Daniil Granin ist eine stattliche Erscheinung. Auch mit seinen 95 Jahren wirkt er noch kräftig und beeindruckend. Am Montagnachmittag trat der Schriftsteller aus Russland im hellblauen Hemd und ohne Krawatte an das Rednerpult im Berliner Reichstag. Er war eingeladen, um als Hauptredner am »Tag des Gedenkens an die Opfer des Nationalsozialismus« im Plenarsaal des Bundestags zu sprechen.
Bundespräsident Joachim Gauck, Bundeskanzlerin Angela Merkel und ihr Kabinett, der Präsident des Zentralrats der Juden in Deutschland, Dieter Graumann, und viele andere hörten der halbstündigen Rede Granins zu. Vor Granin hatte Bundestagspräsident Norbert Lammert (CDU) an das Leiden in der Schoa erinnert.
blockade In seiner Rede blickte Granin nicht nur auf die Befreiung des Vernichtungslagers Auschwitz am 27. Januar 1945 zurück. Seine Rede galt auch der Erinnerung an die 900-tägige Blockade Leningrads, die exakt ein Jahr zuvor, am 27. Januar 1944, zu Ende gegangen war.
»Nicht als Schriftsteller, sondern als Soldat«, sagte Granin, wolle er erinnern, und auch als jemand, der bis heute in St. Petersburg, dem damaligen Leningrad, lebe. Als Infanterist und Kommandant einer Panzereinheit der Roten Armee war Granin sowohl bei der Befreiung des KZ Auschwitz als auch bei der Blockade Leningrads durch die deutsche Wehrmacht dabei.

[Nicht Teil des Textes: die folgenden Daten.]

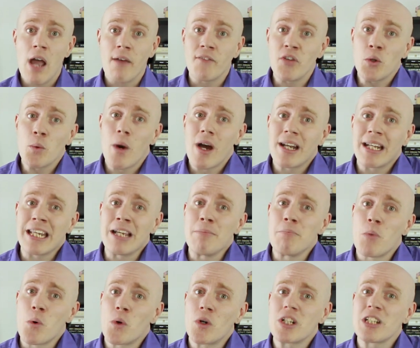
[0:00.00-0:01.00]
If you want to get
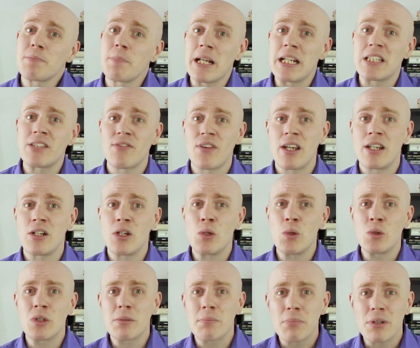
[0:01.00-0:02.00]
more Space Fan
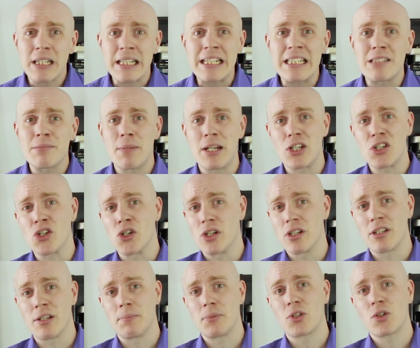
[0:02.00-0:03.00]
News, please make sure
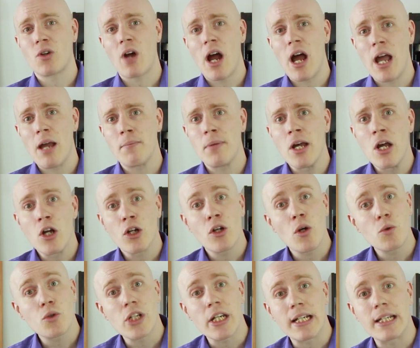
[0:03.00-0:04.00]
to subscribe,
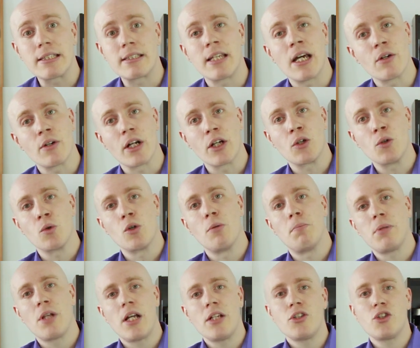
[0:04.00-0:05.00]
go check us out on Google
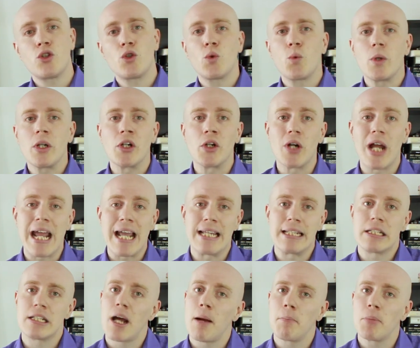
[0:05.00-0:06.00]
plus, Twitter,
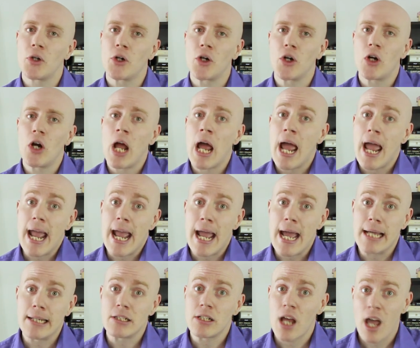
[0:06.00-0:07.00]
and Tumblr,
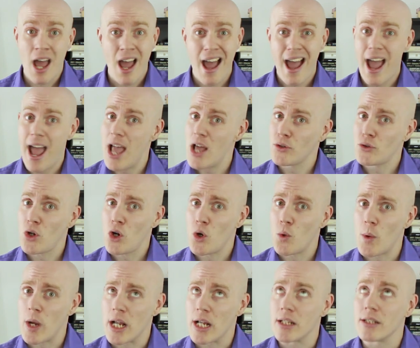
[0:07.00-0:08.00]
and as
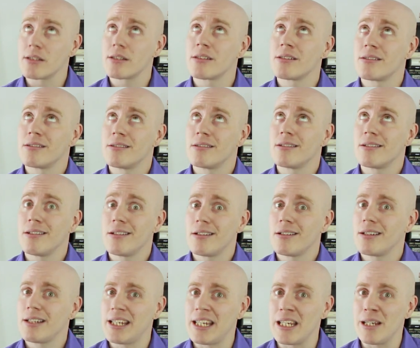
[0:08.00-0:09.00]
always,
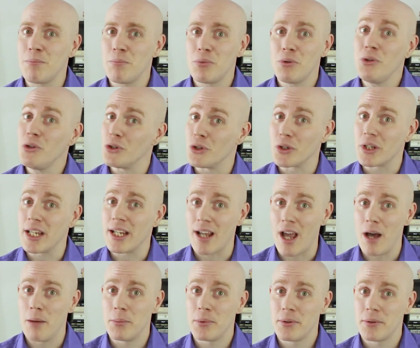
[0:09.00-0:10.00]
keep looking
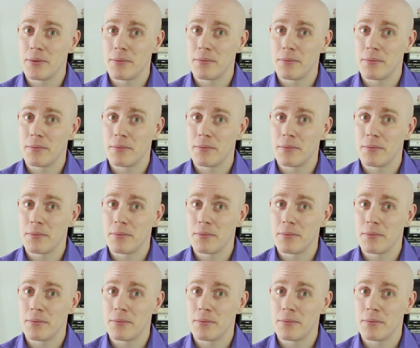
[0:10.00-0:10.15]
up.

In eindrucksvollen Worten beschrieb er das Leiden der russischen Bevölkerung während der Blockade und des gesamten Krieges. Granin, der auch Mitautor des Blockadebuchs mit Erinnerungen und Zeugenbefragungen zur deutschen Belagerung ist, sprach davon, dass der Sieg der alliierten Armeen über den Nationalsozialismus ein Sieg war, »der gerecht war«.
zeitzeugen Der »Tag des Gedenkens an die Opfer des Nationalsozialismus« wird in Deutschland seit 1996 begangen. Im vergangenen Jahr hatte die jüdische Publizistin Inge Deutschkron die zentrale Rede im Reichstag gehalten. Zuvor hatten der Literaturkritiker Marcel Reich-Ranicki oder der israelische Staatspräsident Schimon Peres gesprochen. Auch nichtjüdische Schoa-Überlebende, wie etwa im Jahr 2011 der niederländische Sinto Zoni Weisz, waren als Hauptredner für das Erinnern an den 27. Januar eingeladen gewesen.
Bundestagspräsident Norbert Lammert geleitete Daniil Granin nach dessen Rede aus dem Bundestag hinaus. Gemeinsam besuchten sie eine Veranstaltung mit den Teilnehmern der internationalen Jugendbegegnung, die jährlich zum 27. Januar veranstaltet wird.